チェシャは忙しいようで、今回は一時間待った。
「お待たせしました! 本当に申し訳ありません……って、どうされました? 先ほどカードキーをお渡ししてから四時間──トラブルでしょうか」
「いいえ、終わったから報告に来た」
「…………」
一瞬、チェシャは口を噤んだが何事もなかったように、用紙を広げて聞き取り態勢になった。
「蠢根樹を排除した地点は地図に。旗も立ててあるわ」
「地下水路魔法陣に干渉せず討伐出来て何よりです。明日以降、保全協会側の確認が済んでから依頼完了となります」
「それでいいわ」
「ちなみに、方法をお伺いしても?」
「自分ごと蠢根樹を障壁で覆い、魔力を遮断したうえで、引っこ抜いて折っただけ」
「なるほど……? なんか簡単そうに聞こえますが」
「ちょっと時間はかかったけど、難しいわけじゃないのよ」
「そうですか……。魔法陣保全協会側へも報告書の写しを渡すのですが、なんて書いたらいいんでしょう」
「対象を膜状の魔力遮断障壁で覆ったうえで、重力魔法により幹を折損させ排除……でいいんじゃない?」
「その言葉そのまま使わせていただきますね。難しい魔法理論はあまり得意じゃなくて上手い表現がパッと出てこなくて」
チェシャは恥ずかしそうにそう言って、少し癖のある美しい文字で報告書を埋めていった。
「保全協会側には私の名前を出さないで」
「はい、ではこの場で身元秘匿希望の判を押しておきます」
チェシャは二枚あるうちの一枚に、ペタリと魔道具で判をして満足気に頷いた。
魔法陣保全協会側に提出する分は、ギルドの書式とは違うようだ。
外部に出すものは、正規の報告書を簡略化したものといったところか。
「あ、蠢根樹要る? 折るのに失敗して潰れちゃったヤツならあげるわよ」
「よろしいのですか? では後方部署で査定をして、ジューンさんのギルド口座に入れておきますね」
(売り物になるのかしら……)
訝しげな顔の私を見て、チェシャが微笑んだ。
「蠢根樹は、どんな状態でもいいんです。素材はもちろん、加工すれば媒体としても需要がありますので」
「あ、触媒としてならアリね」
「はい。
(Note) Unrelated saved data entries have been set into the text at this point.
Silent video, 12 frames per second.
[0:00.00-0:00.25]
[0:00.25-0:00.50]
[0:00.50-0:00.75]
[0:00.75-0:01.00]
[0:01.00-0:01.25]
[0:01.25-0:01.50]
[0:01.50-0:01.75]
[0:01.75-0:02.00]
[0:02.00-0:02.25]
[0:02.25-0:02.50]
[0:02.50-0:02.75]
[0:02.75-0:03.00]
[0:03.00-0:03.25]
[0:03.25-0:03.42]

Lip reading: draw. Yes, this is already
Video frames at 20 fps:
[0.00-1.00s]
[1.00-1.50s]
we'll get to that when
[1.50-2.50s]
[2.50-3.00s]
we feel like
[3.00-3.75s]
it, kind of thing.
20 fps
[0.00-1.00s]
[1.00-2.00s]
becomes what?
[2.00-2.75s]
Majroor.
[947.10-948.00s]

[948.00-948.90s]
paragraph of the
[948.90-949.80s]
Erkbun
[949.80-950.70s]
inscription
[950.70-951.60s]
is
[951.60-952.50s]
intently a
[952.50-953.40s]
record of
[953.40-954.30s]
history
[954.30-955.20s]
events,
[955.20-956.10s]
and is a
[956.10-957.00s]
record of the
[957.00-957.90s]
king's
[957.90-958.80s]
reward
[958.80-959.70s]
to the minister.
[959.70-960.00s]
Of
医療分野で人気なんです」
「医療……」
樹液の性質を利用して、大昔に骨折後の固定に利用されていたのは知っているけれど。
今もそうやって使っているのだろうか。
今度機会があったら調べてみよう。
「なんでも魔力反発を利用して、義足や義手になるみたいですよ」
「へえ……」
外に出て、帰り道を歩きながら義足について考察を巡らせる。
(何かで読んだ記憶はあるけれど、蠢根樹だったのね)
義足、義手を選ぶ者は意外と多い。
治癒魔法は代償が大きいが、失った手足を再生させることが出来る。
年数が経った欠損も、患者が支払う代償が大きくなるが生やすことはできる。
(代償は、自身の細胞の前借りという寿命だから、治癒魔法を断る人も多いのよね)
性能のいい義足や義手は、相当高額だとは思うが寿命を削るリスクは避けられる。
なので治癒魔法の行使は、医療的な手当てが間に合う最低限しか行使しないのが一般的。
「魔法のある世界で、薬局や病院みたいな施設があるって……なんだか不思議よねぇ」
しかも、小さな医院、大きな総合病院があって医師もしっかり細分化されているのだ。
魔臓内科、魔臓外科、魔臓魔脈科みたいにね。